*TASK TO COMPLETE*: Copy every entry below exactly as it appears, leaving out the images.

[Stored items]
********

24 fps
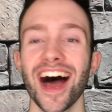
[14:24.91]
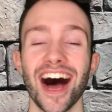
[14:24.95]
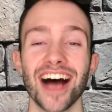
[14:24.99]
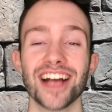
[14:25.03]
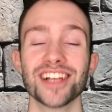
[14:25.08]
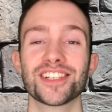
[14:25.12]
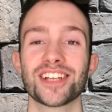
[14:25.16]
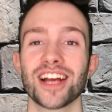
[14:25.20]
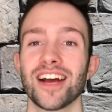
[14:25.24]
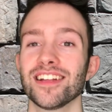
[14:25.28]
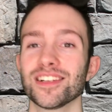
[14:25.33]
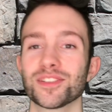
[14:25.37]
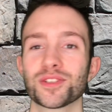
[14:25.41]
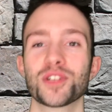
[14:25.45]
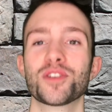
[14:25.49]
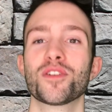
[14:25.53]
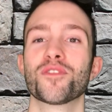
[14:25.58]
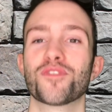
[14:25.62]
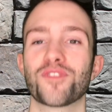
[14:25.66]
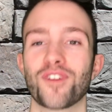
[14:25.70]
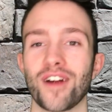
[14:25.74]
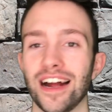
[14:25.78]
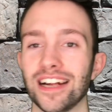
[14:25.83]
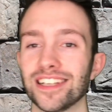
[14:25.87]
Share this with your
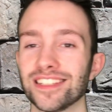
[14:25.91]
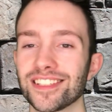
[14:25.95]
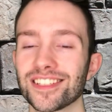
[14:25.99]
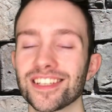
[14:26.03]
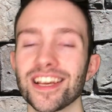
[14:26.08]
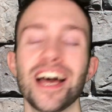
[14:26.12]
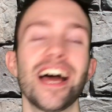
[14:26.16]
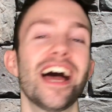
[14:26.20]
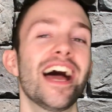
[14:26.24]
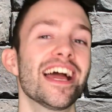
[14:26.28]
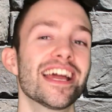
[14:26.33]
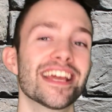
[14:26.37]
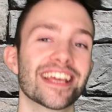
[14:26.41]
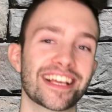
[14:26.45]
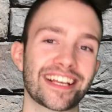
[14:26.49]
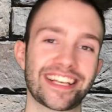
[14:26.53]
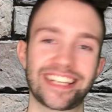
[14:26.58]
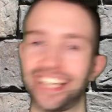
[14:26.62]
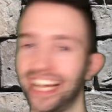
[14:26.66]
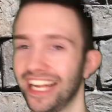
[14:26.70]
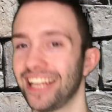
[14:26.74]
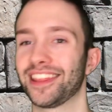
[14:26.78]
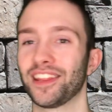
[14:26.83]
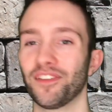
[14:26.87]
friends.
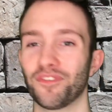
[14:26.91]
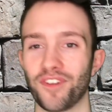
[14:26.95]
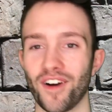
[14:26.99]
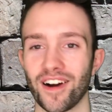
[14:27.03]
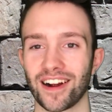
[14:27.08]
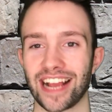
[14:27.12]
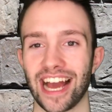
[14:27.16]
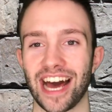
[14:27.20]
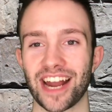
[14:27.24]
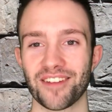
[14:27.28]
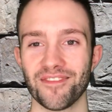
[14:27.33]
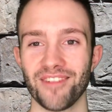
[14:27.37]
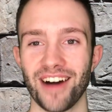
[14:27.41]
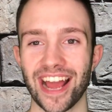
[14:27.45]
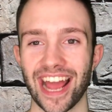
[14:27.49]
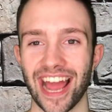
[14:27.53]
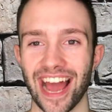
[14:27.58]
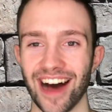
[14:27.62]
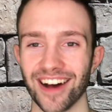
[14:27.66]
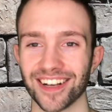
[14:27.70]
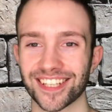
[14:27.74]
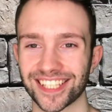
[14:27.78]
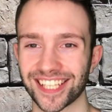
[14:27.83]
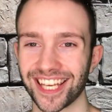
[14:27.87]
Get the fuck out of my
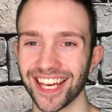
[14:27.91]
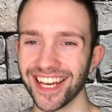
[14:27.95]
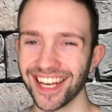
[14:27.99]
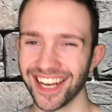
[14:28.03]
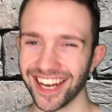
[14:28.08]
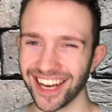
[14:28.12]
house.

********

*FINISHED EXERCISE*:
24 fps
[14:24.91]
[14:24.95]
[14:24.99]
[14:25.03]
[14:25.08]
[14:25.12]
[14:25.16]
[14:25.20]
[14:25.24]
[14:25.28]
[14:25.33]
[14:25.37]
[14:25.41]
[14:25.45]
[14:25.49]
[14:25.53]
[14:25.58]
[14:25.62]
[14:25.66]
[14:25.70]
[14:25.74]
[14:25.78]
[14:25.83]
[14:25.87]
Share this with your
[14:25.91]
[14:25.95]
[14:25.99]
[14:26.03]
[14:26.08]
[14:26.12]
[14:26.16]
[14:26.20]
[14:26.24]
[14:26.28]
[14:26.33]
[14:26.37]
[14:26.41]
[14:26.45]
[14:26.49]
[14:26.53]
[14:26.58]
[14:26.62]
[14:26.66]
[14:26.70]
[14:26.74]
[14:26.78]
[14:26.83]
[14:26.87]
friends.
[14:26.91]
[14:26.95]
[14:26.99]
[14:27.03]
[14:27.08]
[14:27.12]
[14:27.16]
[14:27.20]
[14:27.24]
[14:27.28]
[14:27.33]
[14:27.37]
[14:27.41]
[14:27.45]
[14:27.49]
[14:27.53]
[14:27.58]
[14:27.62]
[14:27.66]
[14:27.70]
[14:27.74]
[14:27.78]
[14:27.83]
[14:27.87]
Get the fuck out of my
[14:27.91]
[14:27.95]
[14:27.99]
[14:28.03]
[14:28.08]
[14:28.12]
house.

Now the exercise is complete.